Firstly, the merchant needs to have a customer’s email address to be able to send a PDF. Secondly, the PDF is still a flat document which most customers will not only have to open, but will often print and put in a pile to deal with later, when they are ready (just like receiving the paper-based invoice in the mail). This means that the customer may wait as long as they did before to pay the invoice (assuming they do not lose their printed piece of paper in the meantime having deleted their original email). In addition to all of this, an emailed PDF does not encourage the customer to pay by electronic means any more than an invoice arriving in the mail does. Research suggests that customers actually often like to have the option to pay online by debit or credit card for example and can often only do so by calling the merchant (and having to spend time and effort, and within the hours of business operated by the call-centre).
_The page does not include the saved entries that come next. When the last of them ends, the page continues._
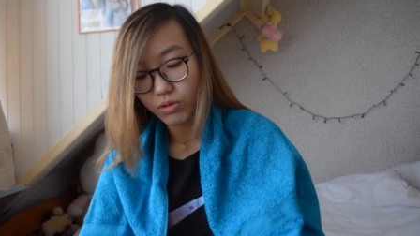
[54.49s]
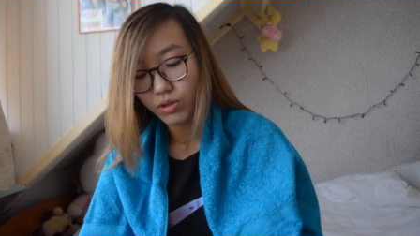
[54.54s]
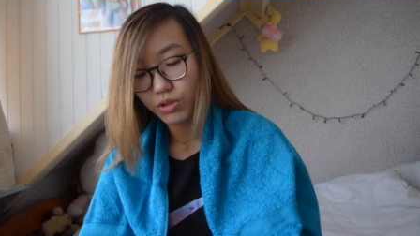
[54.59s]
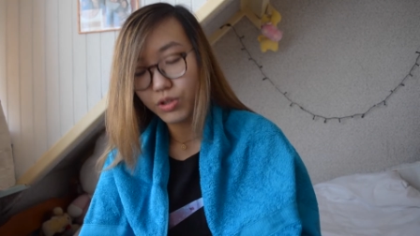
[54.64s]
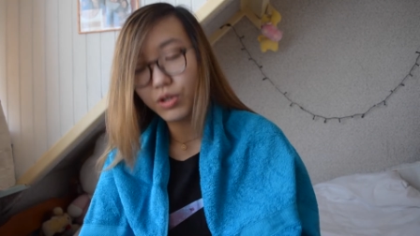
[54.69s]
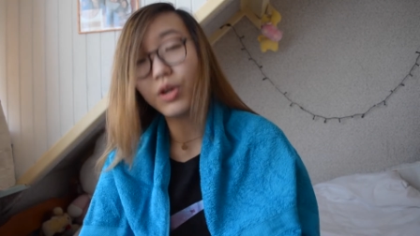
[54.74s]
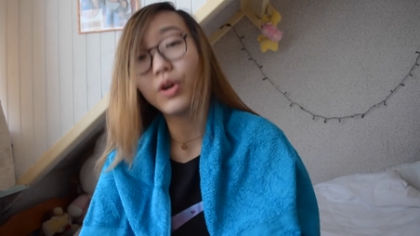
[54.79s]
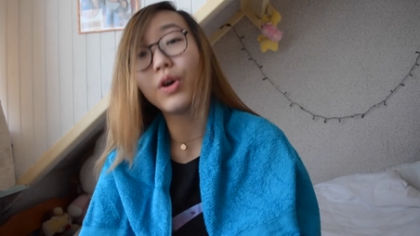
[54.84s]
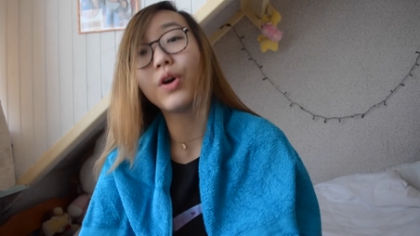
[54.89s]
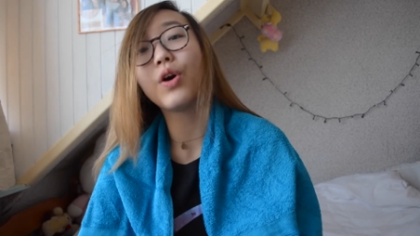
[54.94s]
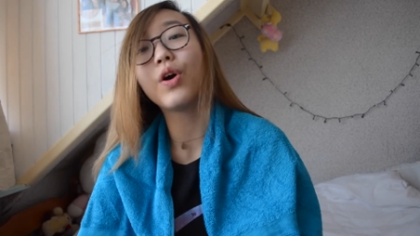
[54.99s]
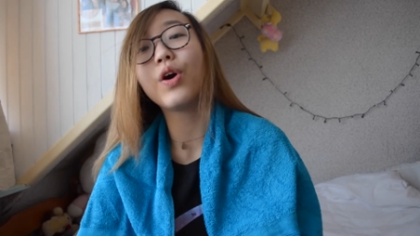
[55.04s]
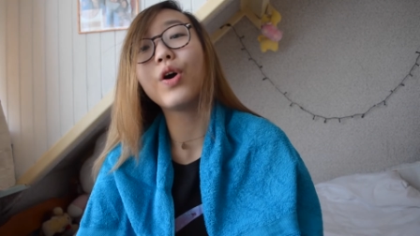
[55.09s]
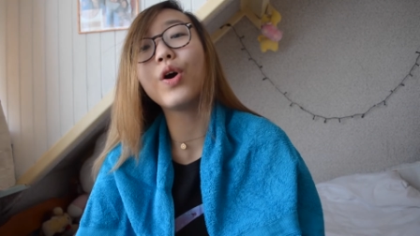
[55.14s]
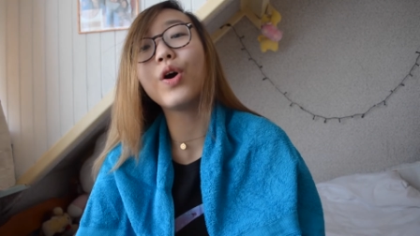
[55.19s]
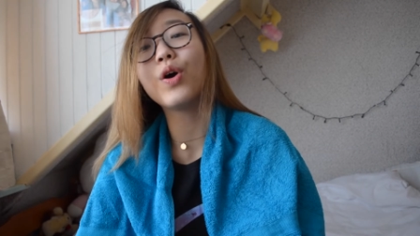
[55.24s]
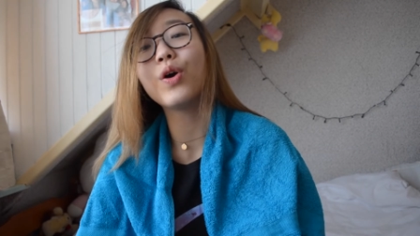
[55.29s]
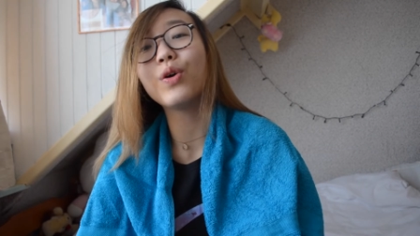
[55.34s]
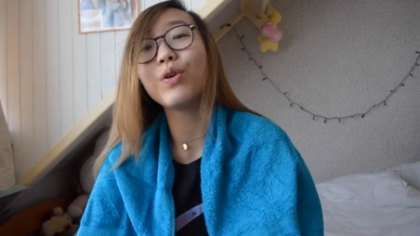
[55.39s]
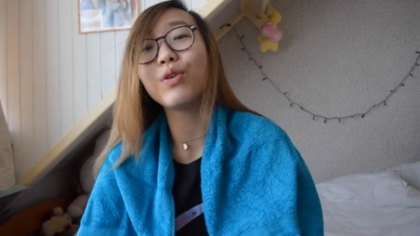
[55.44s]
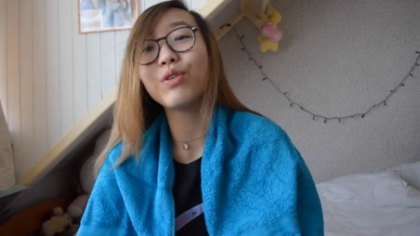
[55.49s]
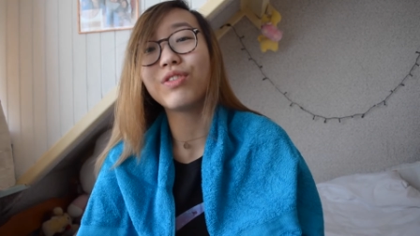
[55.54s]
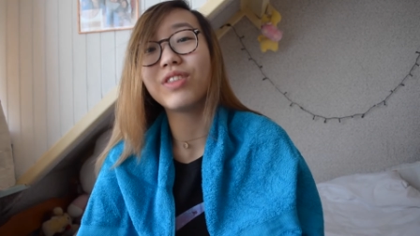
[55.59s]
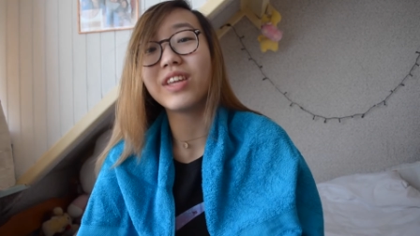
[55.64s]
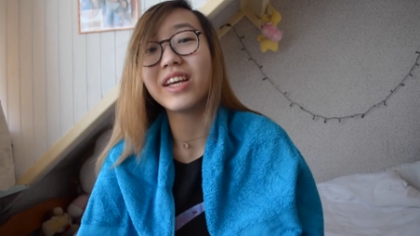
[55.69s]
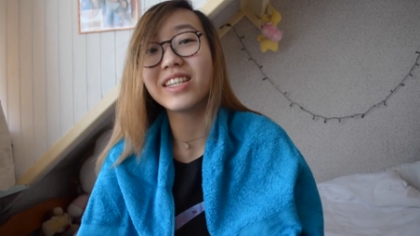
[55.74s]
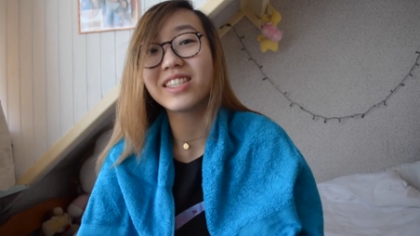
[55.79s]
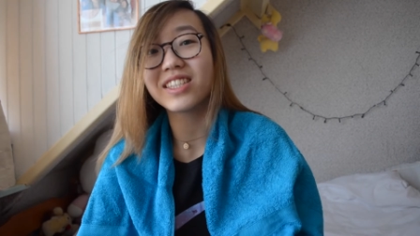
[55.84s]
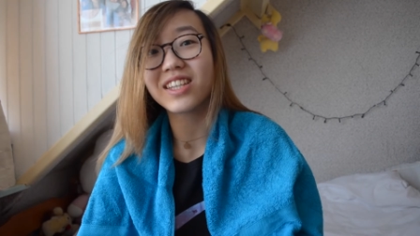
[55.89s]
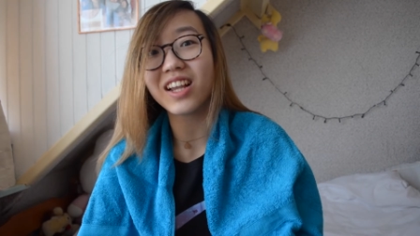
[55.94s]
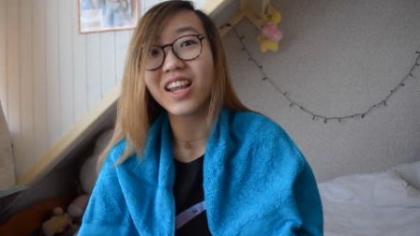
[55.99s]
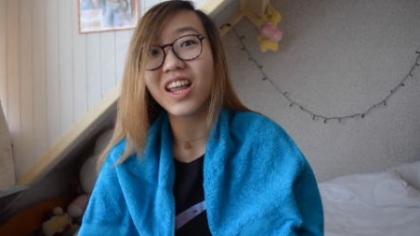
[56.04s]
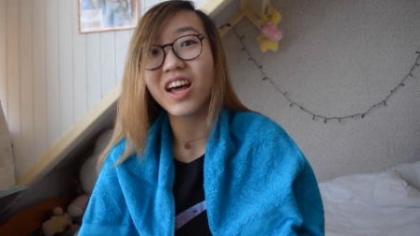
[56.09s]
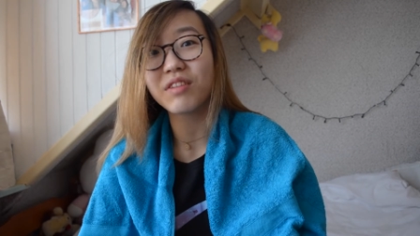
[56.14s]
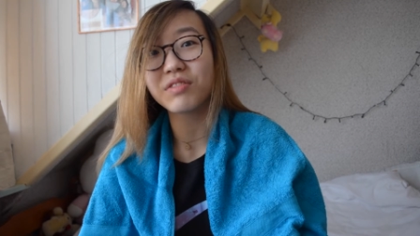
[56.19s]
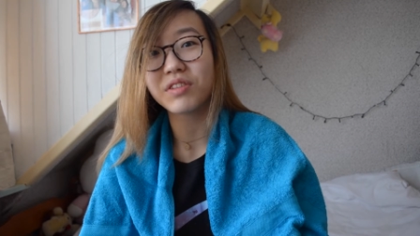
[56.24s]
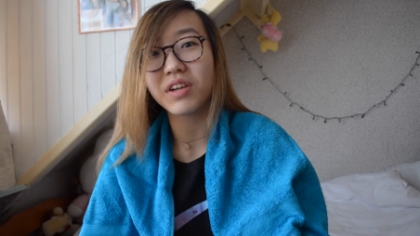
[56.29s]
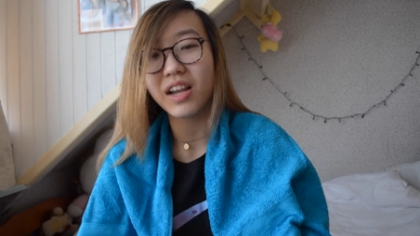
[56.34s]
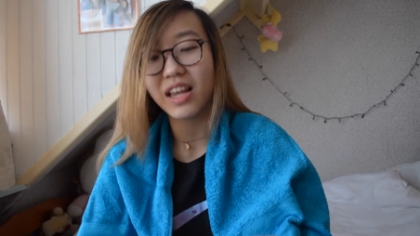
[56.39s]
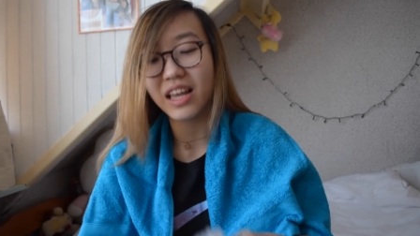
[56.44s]
dude, these
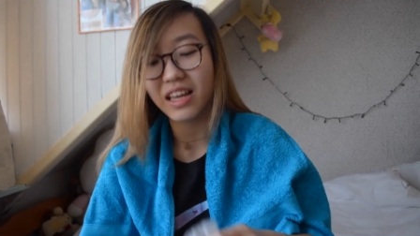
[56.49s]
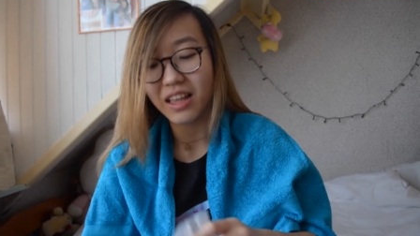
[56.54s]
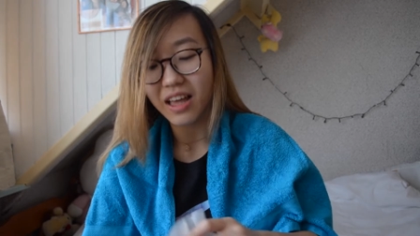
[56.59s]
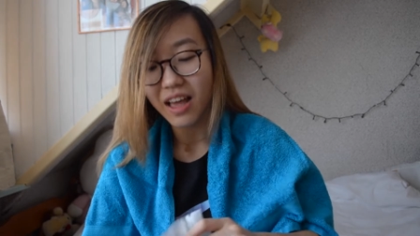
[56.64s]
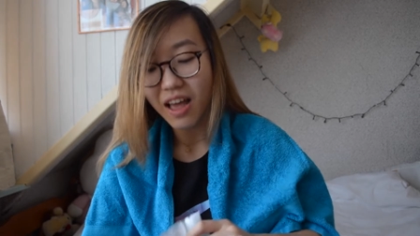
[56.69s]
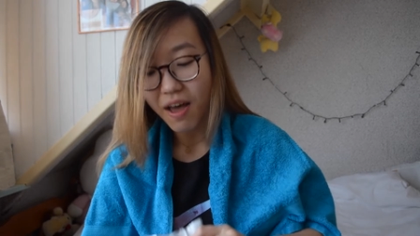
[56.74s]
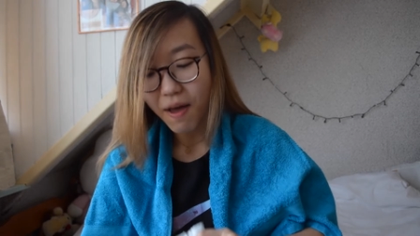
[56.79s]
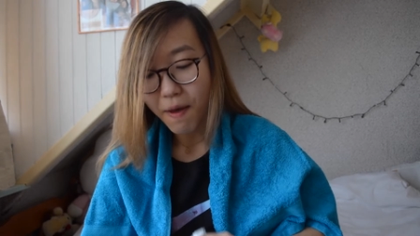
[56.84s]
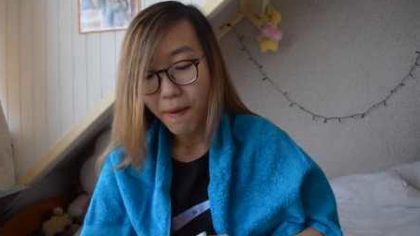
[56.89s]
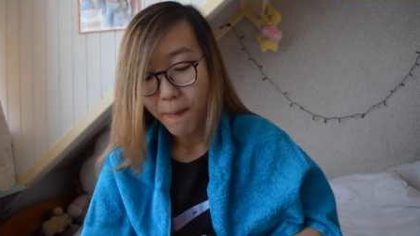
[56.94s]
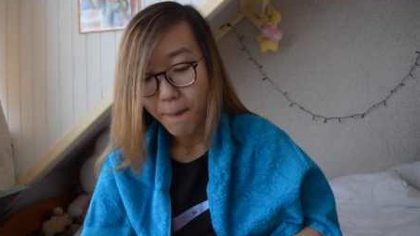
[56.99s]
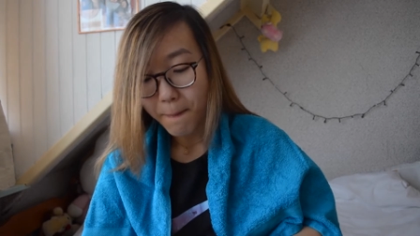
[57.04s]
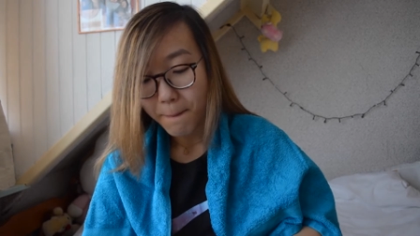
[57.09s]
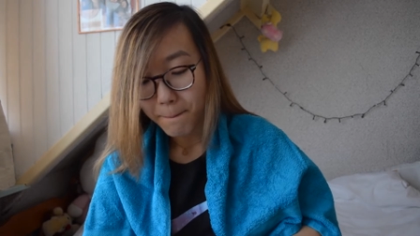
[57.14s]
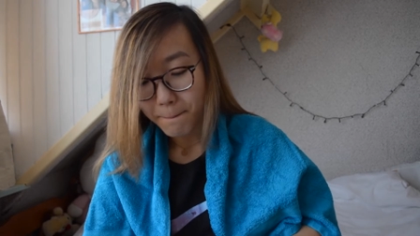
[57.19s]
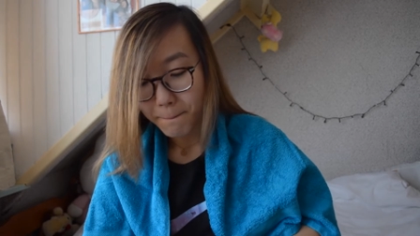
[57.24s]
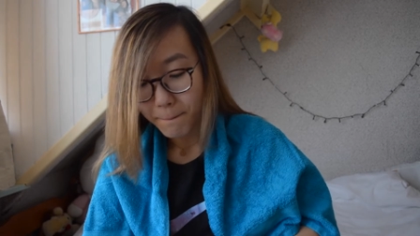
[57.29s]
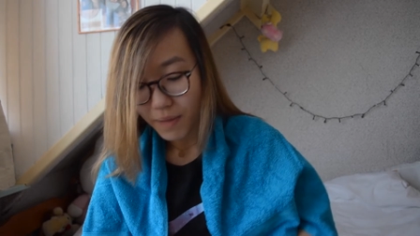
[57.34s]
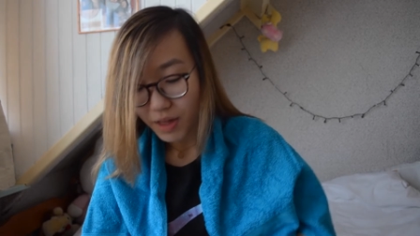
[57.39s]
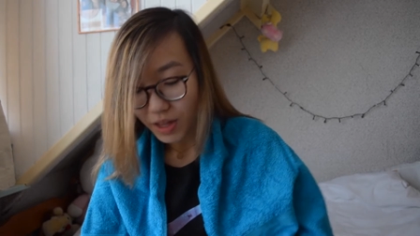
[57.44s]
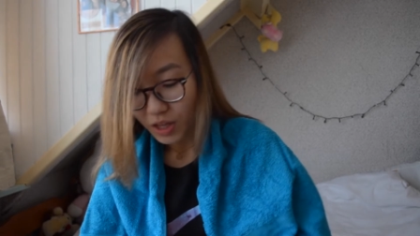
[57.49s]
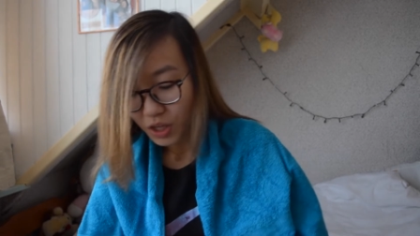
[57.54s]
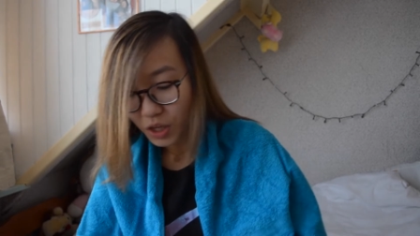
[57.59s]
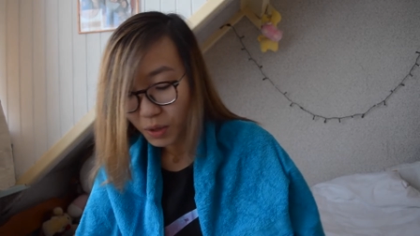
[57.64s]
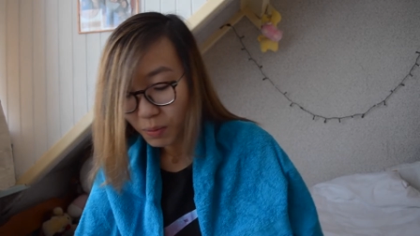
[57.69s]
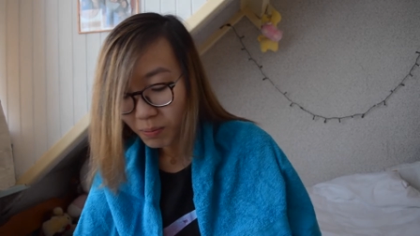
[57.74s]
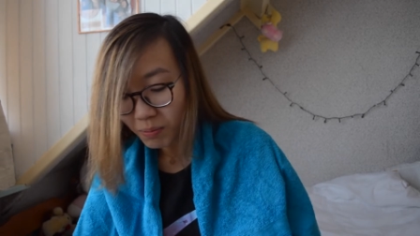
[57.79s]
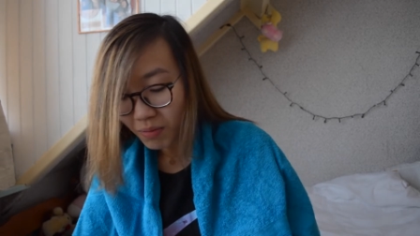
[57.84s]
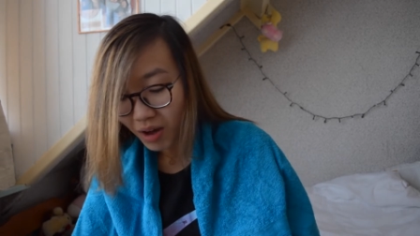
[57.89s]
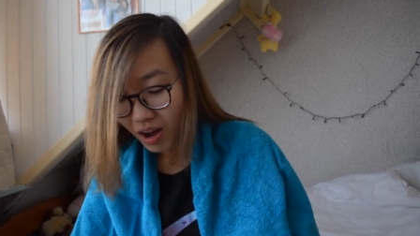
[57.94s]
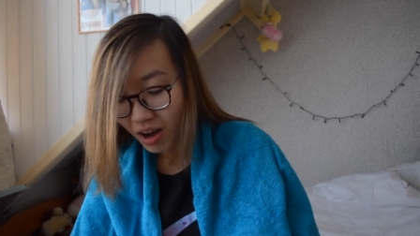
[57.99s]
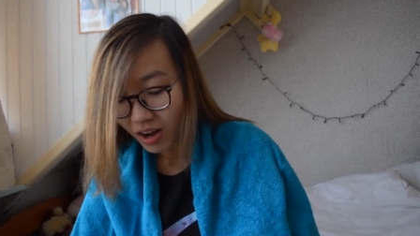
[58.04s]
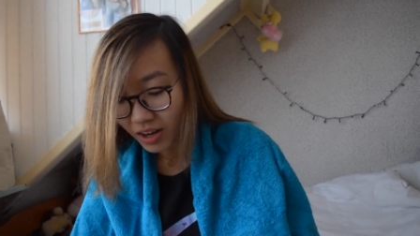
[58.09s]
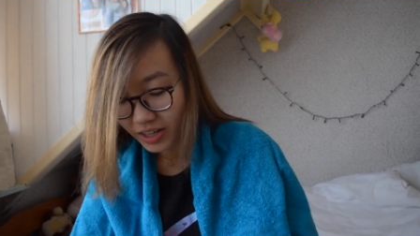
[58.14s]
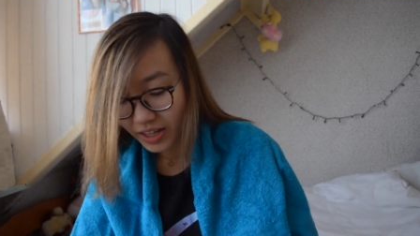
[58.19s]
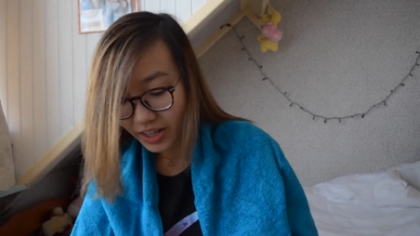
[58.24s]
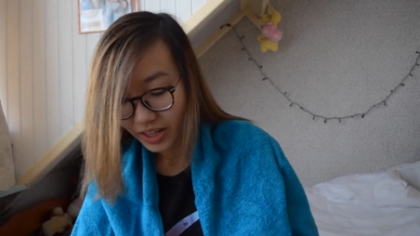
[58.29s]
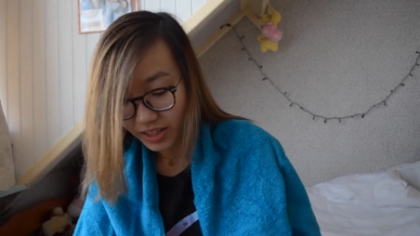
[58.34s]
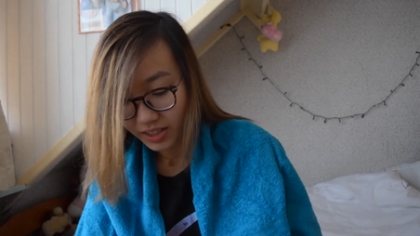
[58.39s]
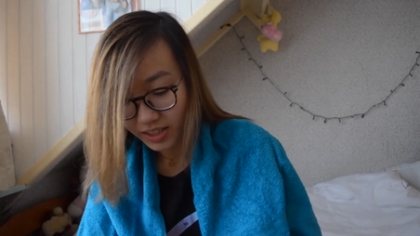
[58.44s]
gloves are like
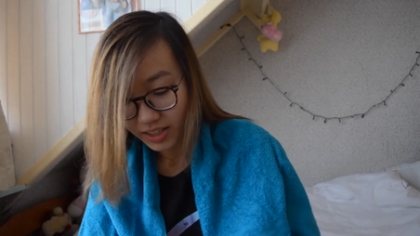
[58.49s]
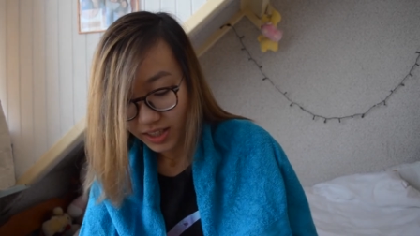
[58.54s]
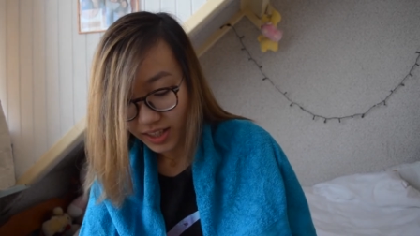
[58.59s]
humongous.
Finally, in Business to Business (or B2B) invoicing, the emailed PDF presents a whole new layer of challenges as these often require a digital signature. PDF technology is now much better at allowing digital signatures to be securely added to invoices when they are sent in the mail. However, the process is by no means simple and presents many logistical issues, particularly when multiple approval signatures are required.

Digital invoices
A digital invoice is available at a web site. Sometimes this is embedded in part of a merchant’s web site or it is “hosted” on a third-party web site (to which customers can go directly or can be redirected from a link on a merchant’s web site). In most cases, the digital invoice rendering process is even quicker than emailed invoices, as there is no need to generate a PDF and attach it to an email address. In addition, although a customer may be notified that a new invoice is available via email, it is not necessary to have an email address (as the customer can be notified about the web address by normal physical mail and then subscribe to the web site service to be later notified by either email or even their mobile phone –via SMS). In practice this means that digital invoices will often collect or “scrape” new email addresses from customers progressively.
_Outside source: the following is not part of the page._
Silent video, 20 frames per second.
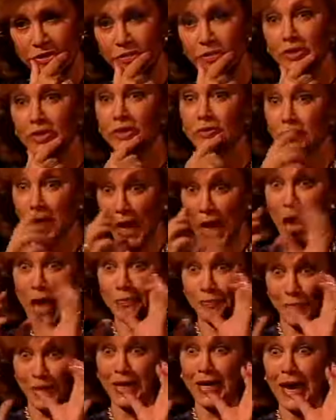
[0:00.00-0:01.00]
with
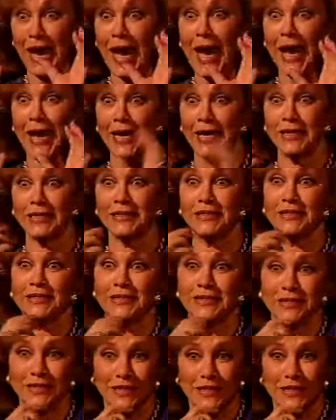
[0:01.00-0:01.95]
great big eyes.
Perhaps most importantly, a digital invoice is viewed in a truly online way (and does not require printing (as it can be easily stored and retrieved permanently or resent by a merchant at almost no extra cost). This means that not only can the customer view the invoice (in as much detail as they wish) but they can use many online features to both deal with the invoice (save it, schedule it for later payment or send it on for viewing or approval to another person) or even just pay it immediately of course. And if they do choose to pay it immediately, they typically get to do so via their debit card if they want to use their current bank account or by a variety of credit card options (and in some cases even by cash by printing out a voucher and taking it to a local newsagent or local store that takes cash payments). This is therefore much more likely to accelerate merchant cash-flow than in the emailed invoice situation and means that the payment is much easier to reconcile (as less difficult to reconcile cheques or phone-based payments are being made). Finally, the invoice recipient (whether it is a B2C one or B2B one) can elect to pay a bill 24/7 as the bill presentment and payment web site is truly “open-all-hours”.

Conclusion
Emailed invoices are superior to traditional invoices sent in the mail. However, they fall far short of full digital invoices, which offer many additional benefits (which translate into much greater time and cost saving for the merchant). These two approaches are therefore far from equivalent and a merchant can realise considerable advantages by upgrading from an emailed invoice to a full digital one.